Elterntaxis blockieren Rettungsgasse vor Kita

Im sächsischen Neukirchen konnte ein Rettungswagen nicht zu seinem Einsatz in die Kita gelangen, weil Elterntaxis die Rettungsgasse zugeparkt hatten. Dem Bürgermeister platzte daraufhin der Kragen…

Veröffentlicht von Silke Hirschfeld am 7. Mai 2018

Laut SPIEGEL online machte sich Sascha Thamm, Bürgermeister der sächsischen Gemeinde Neukirchen, in einem Facebook-Post Luft, in dem er das Parkverhalten der vermeintlich „überfürsorglichen“ Eltern, die ihre Kinder direkt bis vor die Kita-Tür fahren, aufs schärfste kritisierte. Er nahm dabei kein Blatt vor den Mund, was ihm bundesweite Aufmerksamkeit bescherte. Mittlerweile patrouillieren Mitarbeiter des Ordnungsamtes vor der Kita „Pünktchen“ und verteilen Strafzettel.

Da dies leider kein Einzelfall ist, setzen sich viele Institutionen und Verbände für vorsorgende Maßnahmen ein. Die Vertreter des Forums Verkehrssicherheit Hamburg starten beispielsweise ab dem 14. Mai eine Aktion, bei der sie an neun Tagen, an neun Schulen Eltern über die Vorzüge des Zu-Fuß-Gehens informieren. Die Aufklärungsveranstaltung für Eltern ist leider keine Pflichtveranstaltung. Am 14. Mai um 07:30 Uhr stehen Schulsenator Thies Rabe und Ulf Schröder, Leiter der Verkehrsdirektion Hamburg, aber in der Grundschule in der Ernst-Henning-Straße 20, Hamburg-Bergedorf, für Fragen und Interviews zur Verfügung.

Seit vielen Jahren unterstützen wir von der HanseMerkur die Aktionen rund um den Zu Fuß zur Schule Tag. Was wir dabei im letzten Jahr erlebt haben, haben wir für Sie in einem Film von Gregor Hense festgehalten:

Bild: Christian Fehrmann

One thought on “Elterntaxis blockieren Rettungsgasse vor Kita”
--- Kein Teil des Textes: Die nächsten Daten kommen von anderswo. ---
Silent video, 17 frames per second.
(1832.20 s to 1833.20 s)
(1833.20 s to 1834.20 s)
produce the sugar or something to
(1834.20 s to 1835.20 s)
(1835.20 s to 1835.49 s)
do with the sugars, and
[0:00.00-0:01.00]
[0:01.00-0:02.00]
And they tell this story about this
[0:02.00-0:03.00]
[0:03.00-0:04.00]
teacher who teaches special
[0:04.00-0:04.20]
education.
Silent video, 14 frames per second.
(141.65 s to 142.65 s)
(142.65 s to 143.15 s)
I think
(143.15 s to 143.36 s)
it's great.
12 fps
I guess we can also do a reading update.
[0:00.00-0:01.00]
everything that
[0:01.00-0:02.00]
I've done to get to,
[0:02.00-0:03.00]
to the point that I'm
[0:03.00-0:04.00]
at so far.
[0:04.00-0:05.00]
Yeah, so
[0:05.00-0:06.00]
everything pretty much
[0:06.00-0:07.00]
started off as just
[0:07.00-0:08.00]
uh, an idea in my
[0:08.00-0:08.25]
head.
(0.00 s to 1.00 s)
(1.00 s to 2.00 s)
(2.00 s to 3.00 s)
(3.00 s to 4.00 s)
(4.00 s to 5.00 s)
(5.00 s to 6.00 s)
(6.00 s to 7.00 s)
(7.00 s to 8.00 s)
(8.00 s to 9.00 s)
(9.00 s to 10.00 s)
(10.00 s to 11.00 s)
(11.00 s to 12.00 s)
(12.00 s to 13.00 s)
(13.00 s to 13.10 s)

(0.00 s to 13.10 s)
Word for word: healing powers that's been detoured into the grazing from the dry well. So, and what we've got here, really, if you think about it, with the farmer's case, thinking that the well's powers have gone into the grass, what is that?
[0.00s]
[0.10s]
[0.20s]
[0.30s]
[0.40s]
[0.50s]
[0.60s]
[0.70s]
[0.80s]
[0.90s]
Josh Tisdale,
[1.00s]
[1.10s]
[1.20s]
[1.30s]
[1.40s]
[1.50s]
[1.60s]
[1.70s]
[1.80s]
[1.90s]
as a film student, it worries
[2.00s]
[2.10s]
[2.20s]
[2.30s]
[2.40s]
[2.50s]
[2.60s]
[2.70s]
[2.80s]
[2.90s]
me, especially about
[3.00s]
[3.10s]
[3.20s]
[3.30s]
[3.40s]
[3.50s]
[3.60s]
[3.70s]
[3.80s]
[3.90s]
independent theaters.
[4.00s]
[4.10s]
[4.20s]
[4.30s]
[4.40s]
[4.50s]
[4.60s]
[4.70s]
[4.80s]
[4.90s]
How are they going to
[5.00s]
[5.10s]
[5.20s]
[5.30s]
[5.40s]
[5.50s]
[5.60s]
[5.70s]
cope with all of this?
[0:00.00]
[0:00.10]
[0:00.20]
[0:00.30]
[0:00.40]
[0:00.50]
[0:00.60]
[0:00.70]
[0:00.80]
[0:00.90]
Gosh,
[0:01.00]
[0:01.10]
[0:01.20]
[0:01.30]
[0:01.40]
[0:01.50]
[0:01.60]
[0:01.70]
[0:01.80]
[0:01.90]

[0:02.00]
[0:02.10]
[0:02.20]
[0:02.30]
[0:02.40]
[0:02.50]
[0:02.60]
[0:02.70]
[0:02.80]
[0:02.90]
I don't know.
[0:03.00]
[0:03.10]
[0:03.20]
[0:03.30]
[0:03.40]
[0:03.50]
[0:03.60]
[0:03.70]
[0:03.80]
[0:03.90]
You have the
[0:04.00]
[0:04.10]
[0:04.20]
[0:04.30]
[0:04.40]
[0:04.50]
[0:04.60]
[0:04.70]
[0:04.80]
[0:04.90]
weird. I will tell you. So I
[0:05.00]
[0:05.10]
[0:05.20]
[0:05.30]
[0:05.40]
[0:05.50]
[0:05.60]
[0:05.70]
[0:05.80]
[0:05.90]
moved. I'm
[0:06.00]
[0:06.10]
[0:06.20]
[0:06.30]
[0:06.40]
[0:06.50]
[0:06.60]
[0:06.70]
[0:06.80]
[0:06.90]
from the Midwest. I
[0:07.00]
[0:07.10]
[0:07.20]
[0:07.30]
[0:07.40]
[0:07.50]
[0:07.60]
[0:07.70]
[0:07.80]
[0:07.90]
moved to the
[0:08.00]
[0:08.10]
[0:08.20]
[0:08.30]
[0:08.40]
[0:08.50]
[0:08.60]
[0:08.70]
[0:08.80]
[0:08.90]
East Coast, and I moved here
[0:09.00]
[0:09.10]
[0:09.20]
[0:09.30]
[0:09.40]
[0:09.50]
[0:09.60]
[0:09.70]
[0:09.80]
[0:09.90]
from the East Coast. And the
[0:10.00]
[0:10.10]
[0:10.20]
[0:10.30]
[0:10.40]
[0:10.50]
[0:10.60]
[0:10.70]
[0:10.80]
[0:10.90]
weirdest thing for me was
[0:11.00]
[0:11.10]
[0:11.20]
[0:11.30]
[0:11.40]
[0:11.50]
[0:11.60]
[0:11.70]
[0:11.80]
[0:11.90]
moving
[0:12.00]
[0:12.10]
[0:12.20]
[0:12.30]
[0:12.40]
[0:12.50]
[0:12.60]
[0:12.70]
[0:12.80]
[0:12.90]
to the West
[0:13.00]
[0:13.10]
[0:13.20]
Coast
  1. Vielen Dank für diese aussagekräftige Reportage und dem Interview mit Staatsrat Rainer Schulz.
    Mit einem Schmunzeln nahm ich die freundlich- höfliche Formulierung „überfürsorgliche Eltern“ der Autorin wahr. Ich befürchte mir wären da provokantere Formulierungen eingefallen. Leider haben viele Eltern im Zeitalter der bequemen Smartphones, Tablets, Online Bestellservice usw. völlig vergessen, was wohl der Grund nicht nur ihres Übergewichts, Bluthochdrucks, Schlafstörungen und Konditionsmangels ist, sondern in noch schwerwiegenderem Ausmaß auch das ihrer Kinder werden wird.
    In den jungen Jahren, gerade vor der Pubertät während des Wachstums, werden die Knochen und Muskeln angepasst ausgebildet und die Synapsen im Gehirn u.a. für Körperkoordination, Gleichgewichtsinn und Multitasking entwickelt, aber nur so wie eben vom Umfeld gefordert. Wird diese Lernzeit „verpasst“, weil das Kind sich u.a. nicht entsprechend bewegt, ist dieses entstehende Defizit nicht mehr vergleichbar aufzuholen.
    Kinder brauchen Bewegung und die Eltern sollten ein gutes Vorbild sein, dass dies möglich gemacht wird. Der Weg von und zur Schule, wie im Artikel umschrieben und die Aktion „Zur Fuß zur Schule“ mögen allen Eltern Einsicht und Ansporn sein etwas wirklich Gutes für ihre Kinder zu tun. Dass auch die verkehrstechnische Belastung reduziert wird, darf ein positiver Nebeneffekt sein.